Successful Treatment of Monoclonal Immunotactoid Glomerulopathy Associated with Chronic Lymphocytic Leukemia Using Ibrutinib

Ayano Saito; Yoshihiro Kameoka; Kumi Ubukawa; Hiroshi Ohtani; Fumito Abe; Masaya Saito; Mako Hashimoto; Tatsuro Kanazawa; Atsushi Komatsuda; Naoto Takahashi

doi:10.2169/internalmedicine.3902-24

Successful Treatment of Monoclonal Immunotactoid Glomerulopathy Associated with Chronic Lymphocytic Leukemia Using Ibrutinib

Intern Med. 2024 Oct 4. doi: 10.2169/internalmedicine.3902-24. Online ahead of print.

Authors

Affiliations

¹ Department of Hematology, Nephrology, and Rheumatology, Akita University Graduate School of Medicine, Japan.
² Department of Internal Medicine, Yuri-Kumiai General Hospital, Japan.
³ Department of Nephrology, Akita Kousei Medical Center, Japan.
⁴ Department of Internal Medicine, Ogachi Central Hospital, Japan.

PMID: 39370258
DOI: 10.2169/internalmedicine.3902-24

Abstract

A 71-year-old woman developed nephrotic syndrome during 10-year follow-up for chronic lymphocytic leukemia. A renal biopsy sample analysis revealed IgG1-lambda-positive monoclonal immunotactoid glomerulopathy (mITG). The patient was treated with ibrutinib, a Bruton tyrosine kinase inhibitor, and complete renal remission was achieved after 24 months. ITG is a rare disease that is characterized by glomerular deposition. In particular, mITG, which presents immune deposits that exhibit light-chain restriction, is often associated with hematologic disorders.

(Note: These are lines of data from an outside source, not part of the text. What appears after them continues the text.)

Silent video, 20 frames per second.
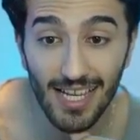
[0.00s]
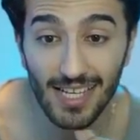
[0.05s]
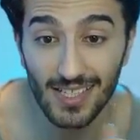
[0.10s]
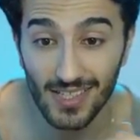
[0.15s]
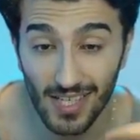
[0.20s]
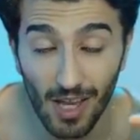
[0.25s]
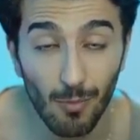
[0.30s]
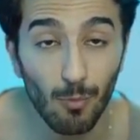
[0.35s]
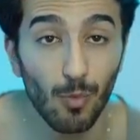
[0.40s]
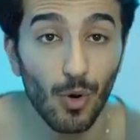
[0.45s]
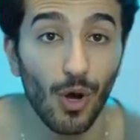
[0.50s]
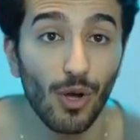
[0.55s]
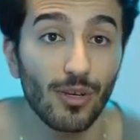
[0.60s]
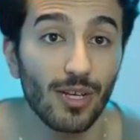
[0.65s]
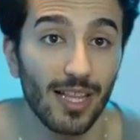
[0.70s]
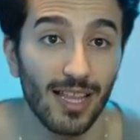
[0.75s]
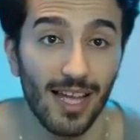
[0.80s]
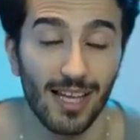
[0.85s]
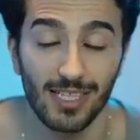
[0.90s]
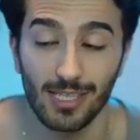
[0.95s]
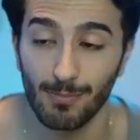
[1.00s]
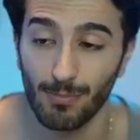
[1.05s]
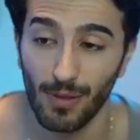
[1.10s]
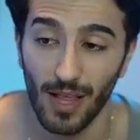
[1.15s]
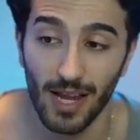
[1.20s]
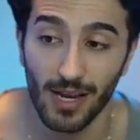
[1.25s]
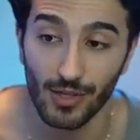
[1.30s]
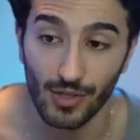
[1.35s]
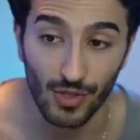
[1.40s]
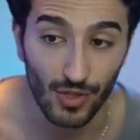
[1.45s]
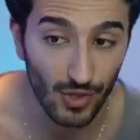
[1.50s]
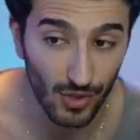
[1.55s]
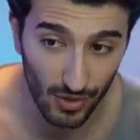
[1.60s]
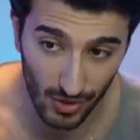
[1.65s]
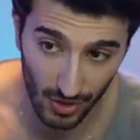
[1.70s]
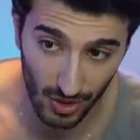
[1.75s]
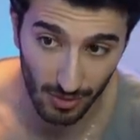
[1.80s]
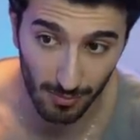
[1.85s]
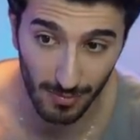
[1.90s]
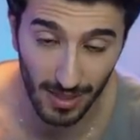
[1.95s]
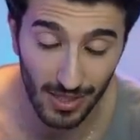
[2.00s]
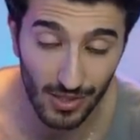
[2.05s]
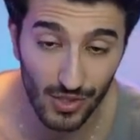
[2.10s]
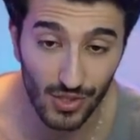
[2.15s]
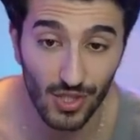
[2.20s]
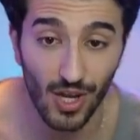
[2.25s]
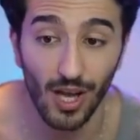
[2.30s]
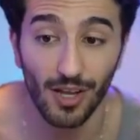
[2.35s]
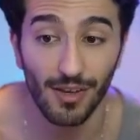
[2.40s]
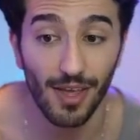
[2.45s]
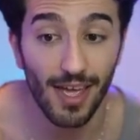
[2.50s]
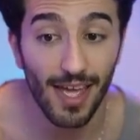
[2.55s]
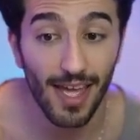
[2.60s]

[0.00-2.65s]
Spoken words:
some world-class players. Heung-min Son,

Most patients with mITG receive immunosuppressive therapy and/or chemotherapy; however, to our knowledge, there have been no reports of treatment with ibrutinib.

Keywords: Bruton's tyrosine kinase inhibitor; IgG1-lambda monoclonal gammopathy; chronic lymphocytic leukemia; ibrutinib; immunotactoid glomerulopathy; nephrotic syndrome.